Saved entries
☆ ☆ ☆ ☆

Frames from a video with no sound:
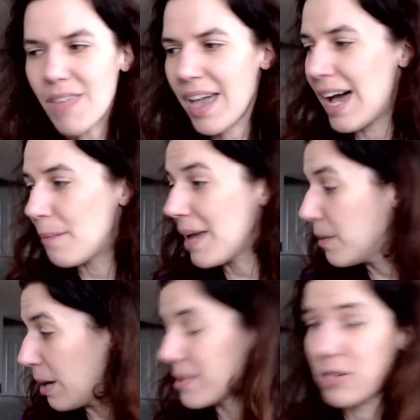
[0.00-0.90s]

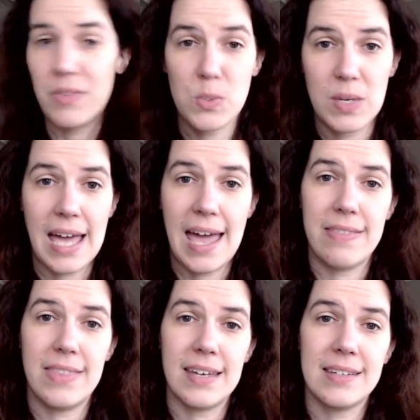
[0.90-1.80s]
Anyway, but so this week I
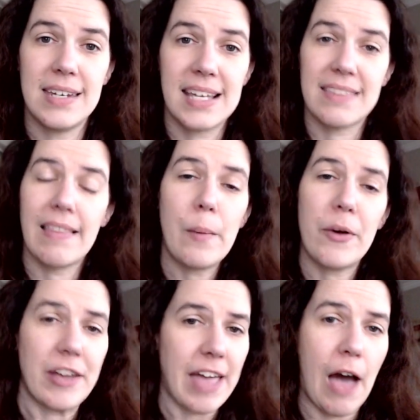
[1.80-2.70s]
had the Knitting at the
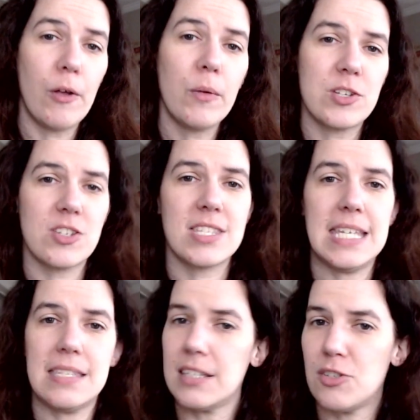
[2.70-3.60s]
Library cowl, which is
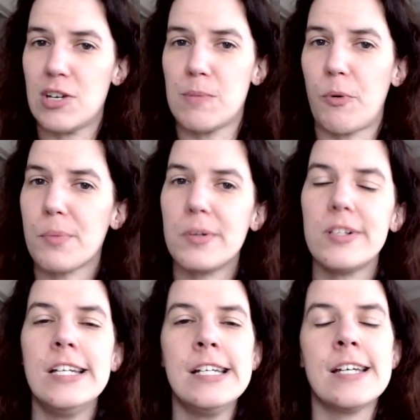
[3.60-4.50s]
easily
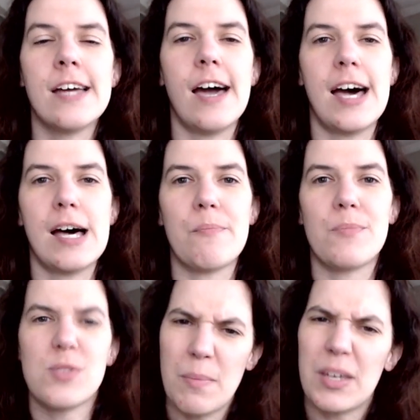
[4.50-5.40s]
transportable. So
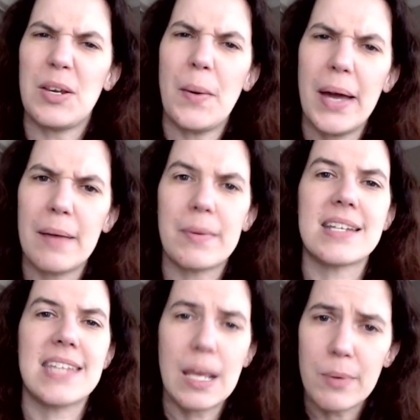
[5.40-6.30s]
I'm like, you know what, I'm going to
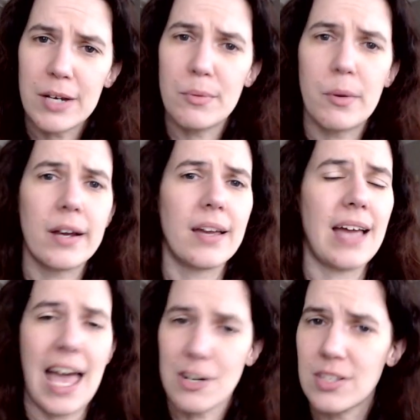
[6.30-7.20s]
take a break from work,
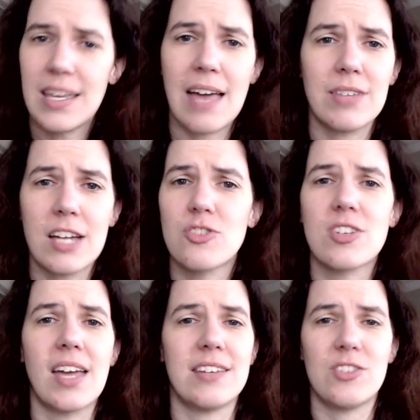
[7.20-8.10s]
actually have lunch,
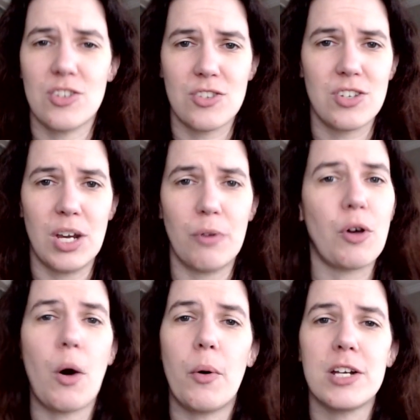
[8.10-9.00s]
and just,
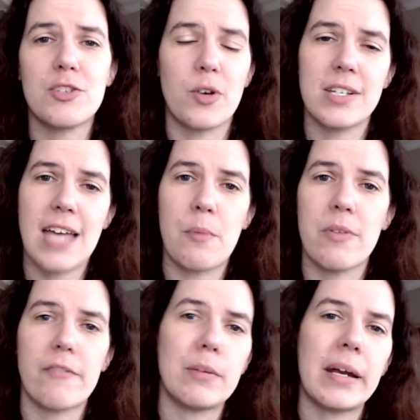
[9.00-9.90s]
go and enjoy time with
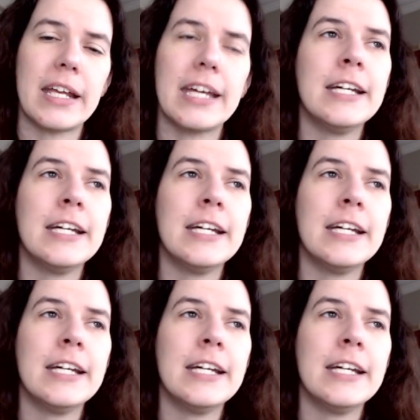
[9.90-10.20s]
everybody.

☆ ☆ ☆ ☆

• **ACTIVITY**
Give again exactly the lines from the one holding "[4.50-5.40s]" to the final line of the records, both ends included; any pictures stay out.

• **FINAL ANSWER**
[4.50-5.40s]
transportable. So
[5.40-6.30s]
I'm like, you know what, I'm going to
[6.30-7.20s]
take a break from work,
[7.20-8.10s]
actually have lunch,
[8.10-9.00s]
and just,
[9.00-9.90s]
go and enjoy time with
[9.90-10.20s]
everybody.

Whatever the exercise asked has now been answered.